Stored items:
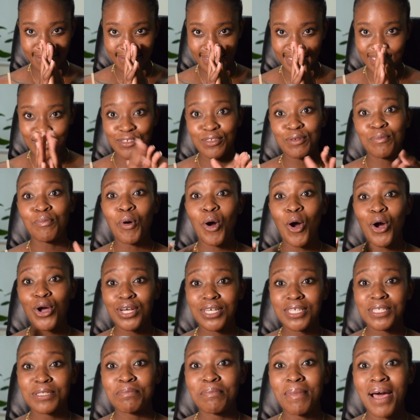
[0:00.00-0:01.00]
So the
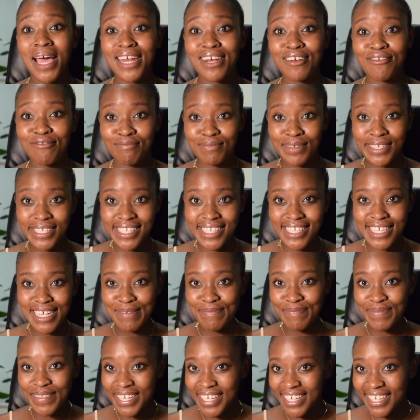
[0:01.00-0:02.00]
markers might have missed
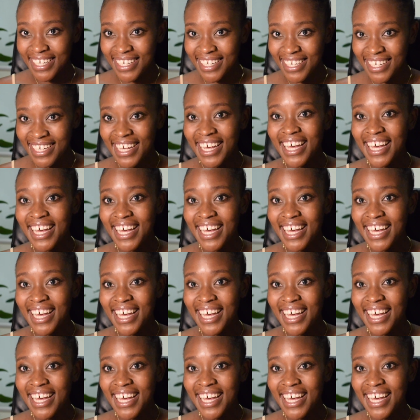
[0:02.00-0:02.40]
something,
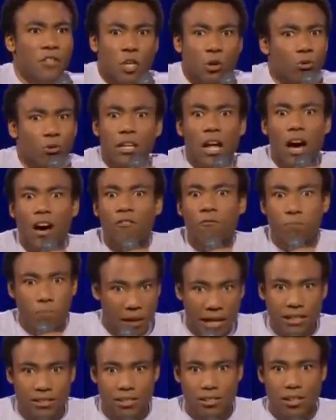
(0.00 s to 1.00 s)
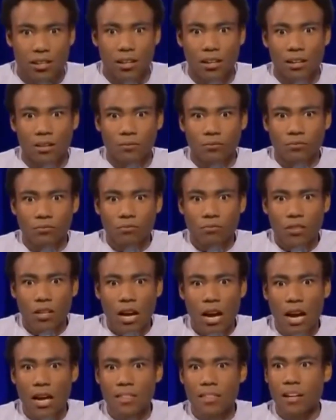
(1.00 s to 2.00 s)
If you love pizza,
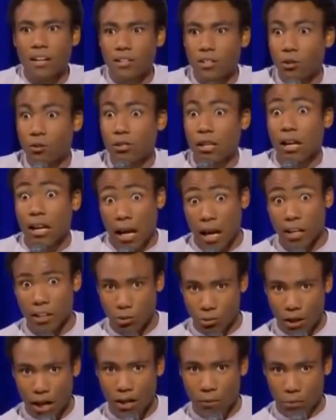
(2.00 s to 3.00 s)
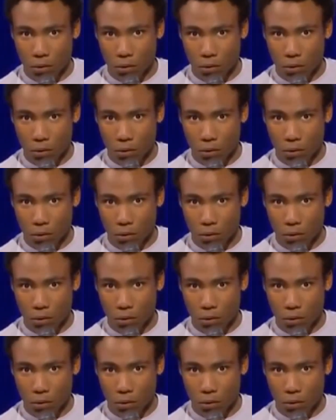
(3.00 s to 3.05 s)
and then the dude's like, hey, you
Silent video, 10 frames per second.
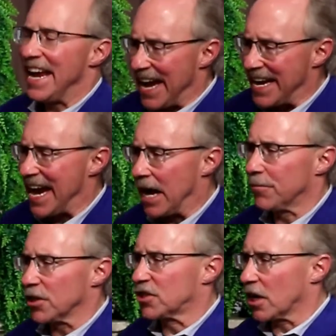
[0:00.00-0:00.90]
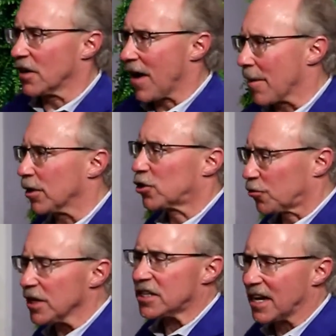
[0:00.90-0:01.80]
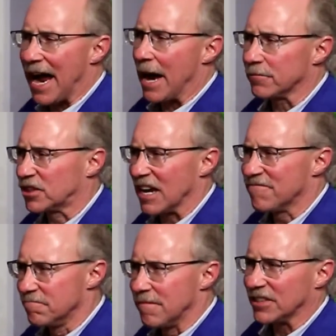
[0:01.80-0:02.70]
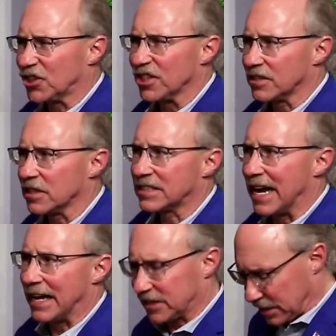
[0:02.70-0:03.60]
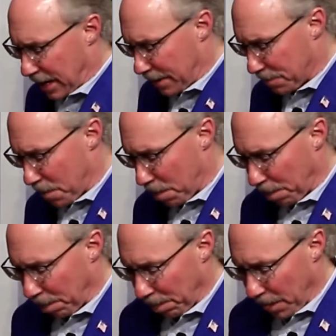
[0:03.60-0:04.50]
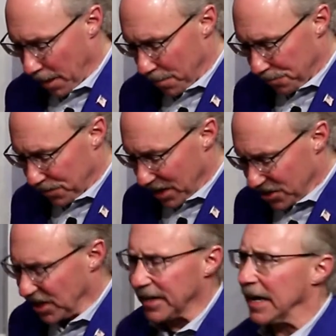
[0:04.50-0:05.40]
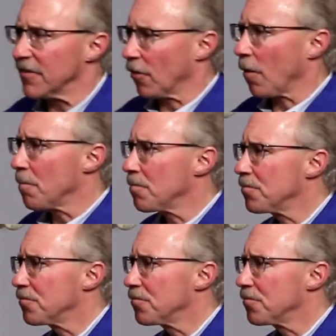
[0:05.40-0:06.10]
Ahab the son of Omri, three times they've mentioned this guy's name, did evil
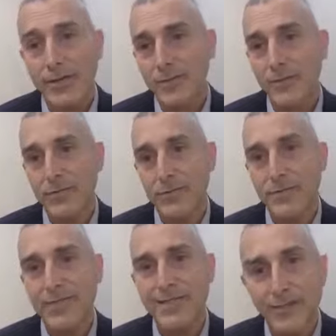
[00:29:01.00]
the
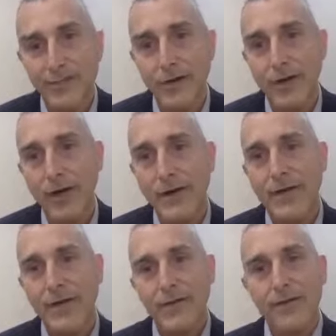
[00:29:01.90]
symptoms differ
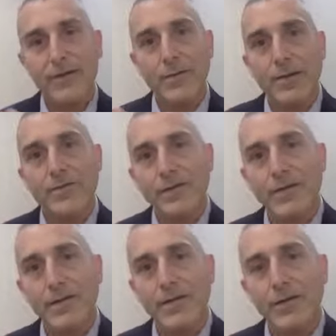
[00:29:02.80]
if it's a muscle
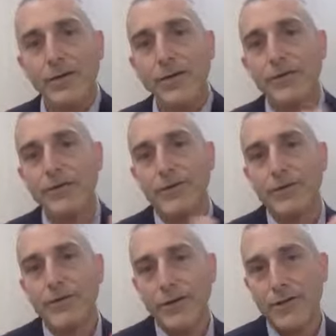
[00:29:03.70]
tendon unit
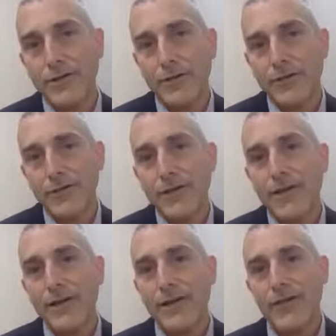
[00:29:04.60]
versus a nerve.
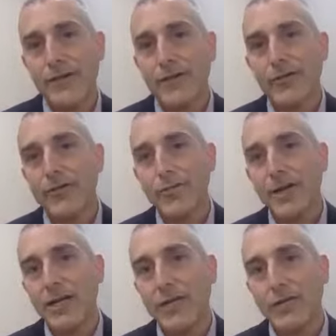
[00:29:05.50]
If a nerve is
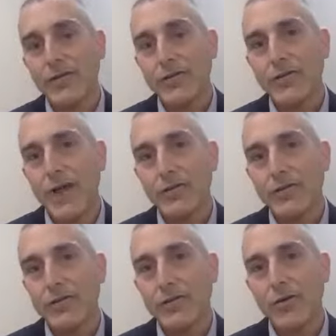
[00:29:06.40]
being
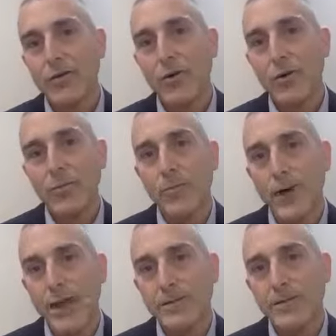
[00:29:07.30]
stretched or
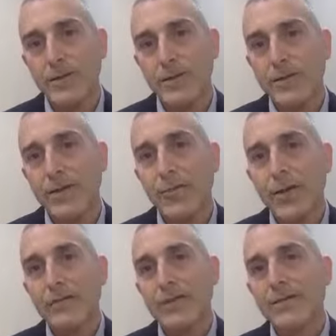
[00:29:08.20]
compressed, it
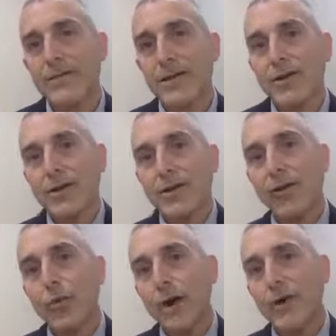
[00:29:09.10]
won't necessarily
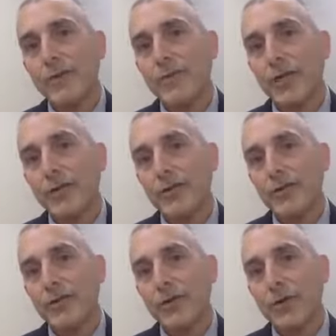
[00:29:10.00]
hurt where it's being
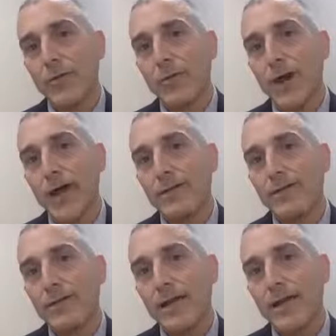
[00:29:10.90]
stretched or
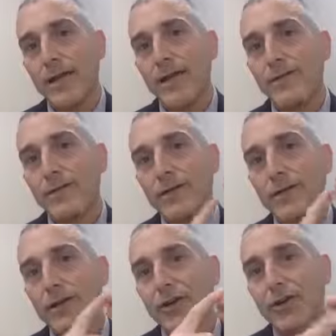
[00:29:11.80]
compressed. It's going to
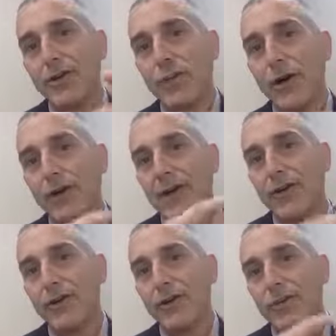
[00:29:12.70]
hurt where that
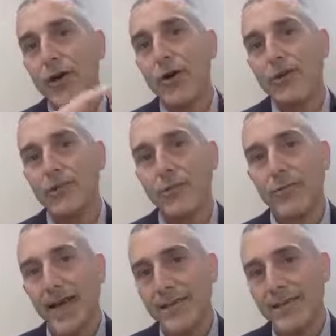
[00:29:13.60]
nerve goes to
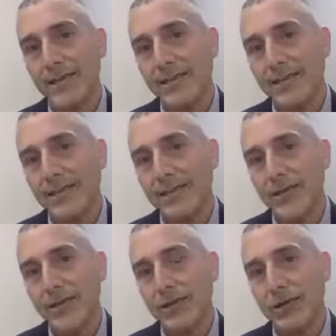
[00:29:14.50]
provide skin
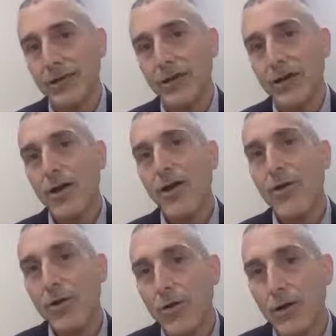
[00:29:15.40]
sensation,
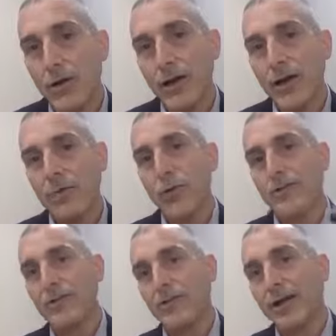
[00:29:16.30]
or in a more
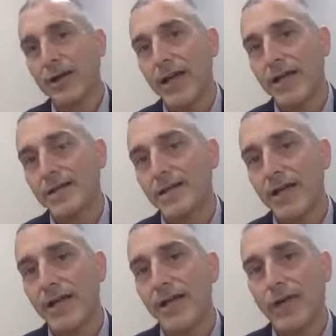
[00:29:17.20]
severe case,
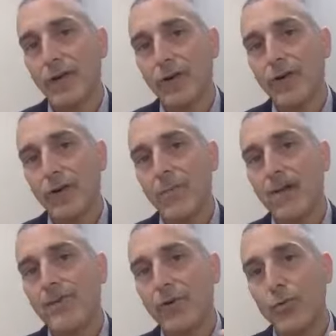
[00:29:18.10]
it'll create
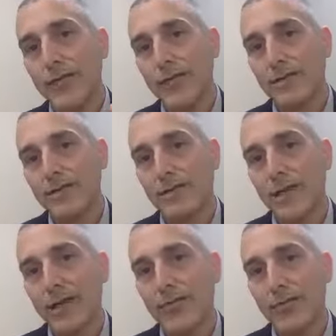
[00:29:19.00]
muscle weakness
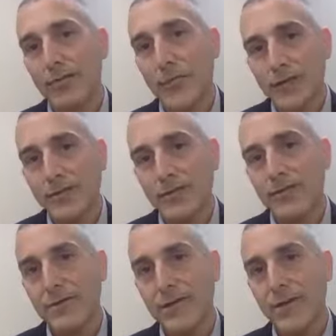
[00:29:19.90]
of the
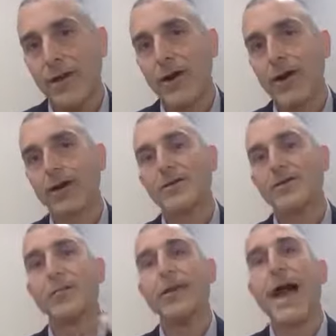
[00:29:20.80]
muscles that are
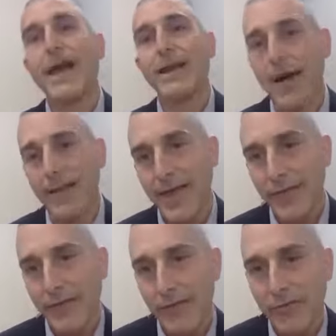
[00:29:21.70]
supplied by that
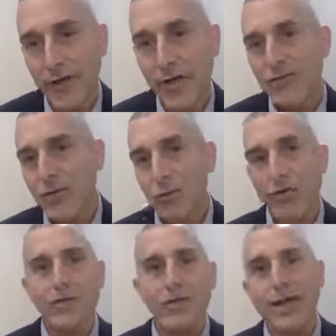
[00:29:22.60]
nerve. So we're
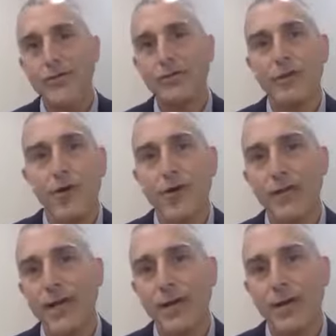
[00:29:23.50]
usually able to
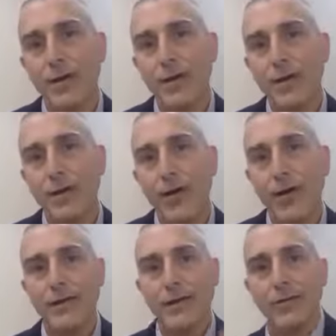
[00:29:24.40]
hone in
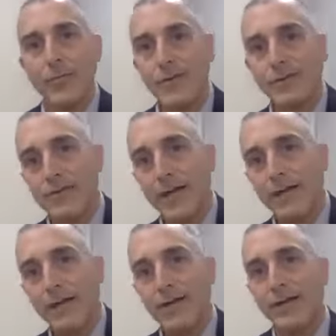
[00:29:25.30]
on either muscle
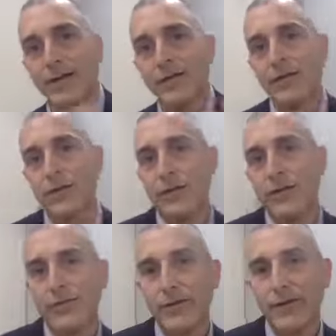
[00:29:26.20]
tendon conditions or
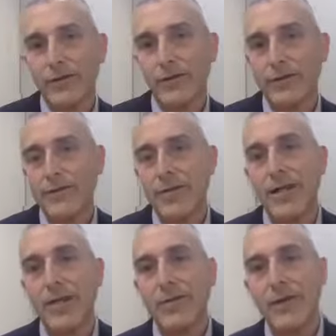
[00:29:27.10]
nerve conditions
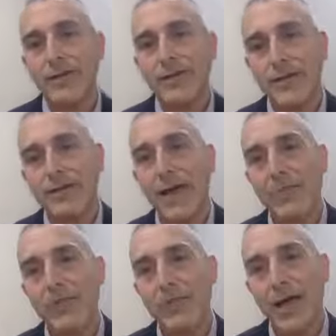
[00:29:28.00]
based on the
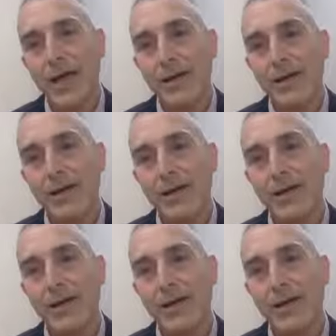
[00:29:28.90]
type of pain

• **Task statement**: What you give back must match the entries exactly, apart from the omitted pictures.

• **Solution to this exercise**:
[0:00.00-0:01.00]
So the
[0:01.00-0:02.00]
markers might have missed
[0:02.00-0:02.40]
something,
(0.00 s to 1.00 s)
(1.00 s to 2.00 s)
If you love pizza,
(2.00 s to 3.00 s)
(3.00 s to 3.05 s)
and then the dude's like, hey, you
Silent video, 10 frames per second.
[0:00.00-0:00.90]
[0:00.90-0:01.80]
[0:01.80-0:02.70]
[0:02.70-0:03.60]
[0:03.60-0:04.50]
[0:04.50-0:05.40]
[0:05.40-0:06.10]
Ahab the son of Omri, three times they've mentioned this guy's name, did evil
[00:29:01.00]
the
[00:29:01.90]
symptoms differ
[00:29:02.80]
if it's a muscle
[00:29:03.70]
tendon unit
[00:29:04.60]
versus a nerve.
[00:29:05.50]
If a nerve is
[00:29:06.40]
being
[00:29:07.30]
stretched or
[00:29:08.20]
compressed, it
[00:29:09.10]
won't necessarily
[00:29:10.00]
hurt where it's being
[00:29:10.90]
stretched or
[00:29:11.80]
compressed. It's going to
[00:29:12.70]
hurt where that
[00:29:13.60]
nerve goes to
[00:29:14.50]
provide skin
[00:29:15.40]
sensation,
[00:29:16.30]
or in a more
[00:29:17.20]
severe case,
[00:29:18.10]
it'll create
[00:29:19.00]
muscle weakness
[00:29:19.90]
of the
[00:29:20.80]
muscles that are
[00:29:21.70]
supplied by that
[00:29:22.60]
nerve. So we're
[00:29:23.50]
usually able to
[00:29:24.40]
hone in
[00:29:25.30]
on either muscle
[00:29:26.20]
tendon conditions or
[00:29:27.10]
nerve conditions
[00:29:28.00]
based on the
[00:29:28.90]
type of pain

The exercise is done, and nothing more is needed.